Une des forces des logiciels libres est la possibilité d'un fonctionnement « communautaire ». Il était donc important de faire clarifier que, d'une part, un certificat portait bien sur une version « majeure » donnée du logiciel, et que, d'autre part, toute personne physique ou morale, par exemple une association ou une fondation, peut faire certifier un logiciel.

  • Lors de notre échange avec l'administration, notre lecture a été confirmée : un certificat est attaché à une version du logiciel, indifféremment de qui a entrepris la démarche de certification. Ainsi, dès lors qu'une version d'un logiciel libre est certifiée, n'importe quel distributeur du logiciel peut valablement remettre la copie du certificat à sa clientèle. La mise à jour du BOI, en particulier du paragraphe 290, ne laisse aucun doute concernant cette interprétation :
    « L’assujetti doit en effet s’assurer qu’il dispose du certificat correspondant à la version du logiciel ou système de caisse qu’il utilise. Par exemple s’il se procure librement et gratuitement un logiciel en ligne, il lui appartient d’obtenir une copie du certificat.»
  • La certification ne concerne que les versions dites « majeures », c'est-à-dire celles qui portent sur les conditions d’inaltérabilité, de sécurisation, de conservation et d’archivage des données. Ainsi, des mises à jours « mineures » d'un logiciel ne nécessitent pas de nouvelle certification, cela est clairement dit au paragraphe 330 du BOI.
  • Un autre enjeu était de nous assurer qu'il n'y ait pas de critère de forme sociale pour pouvoir faire certifier un logiciel, notamment afin que la procédure puisse être portée, par exemple, par une association ou une fondation. Cela nous a été confirmé de vive voix, et l'ajout de la mention « on entend par "éditeur" toute personne physique ou morale qui peut valablement demander la certification », au paragraphe 310 du BOI, participe à le clarifier auprès des organismes certificateurs.
  • Il nous a également été confirmé, lors de notre échange, que seules doivent être évaluées les caractéristiques intrinsèques du logiciel lors d’un processus de certification. Actuellement, les organismes de certification imposent des contrôles sur de nombreux aspects de la conception logicielle d’une manière inadaptée au logiciel libre. L’April entrera en relation avec ces acteurs pour faire évoluer favorablement leurs pratiques.

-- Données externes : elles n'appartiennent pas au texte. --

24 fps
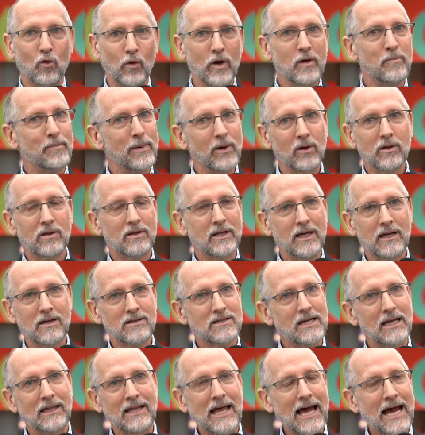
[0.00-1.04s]
We build
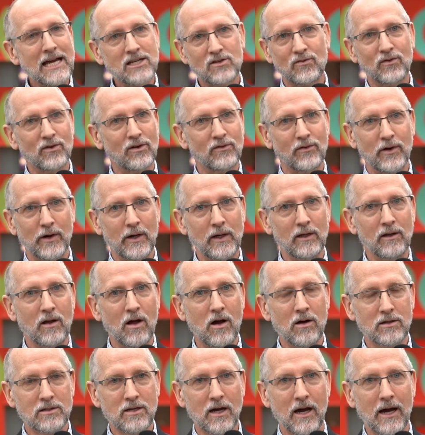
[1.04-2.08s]
things that last for a very
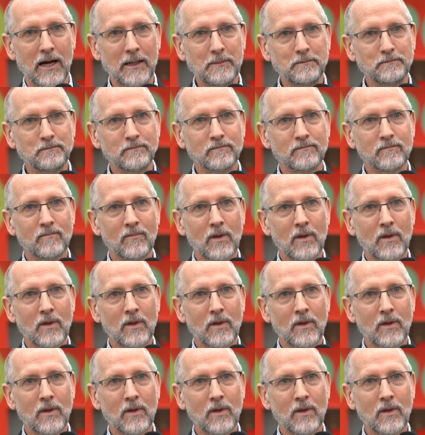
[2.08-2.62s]
long time.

Rendez-vous à la prochaine loi de finances

Une loi pouvant défaire ce qu'une autre loi a fait, nous pourrons porter, dès la prochaine loi de finances, une proposition d'amendement pour réinstituer le dispositif d'« attestation individuelle ». Car, redisons-le : l'« attestation individuelle » n'est pas synonyme de fraude. À ce titre, il est intéressant de noter que, dans le cadre du projet de loi « de simplification de la vie économique », des amendements proposaient de réinstaurer l'attestation. Si ces amendements ont malheureusement été déclarés irrecevables, cela confirme que des parlementaires pourront sans doute reprendre cette proposition lors de la prochaine loi de finances.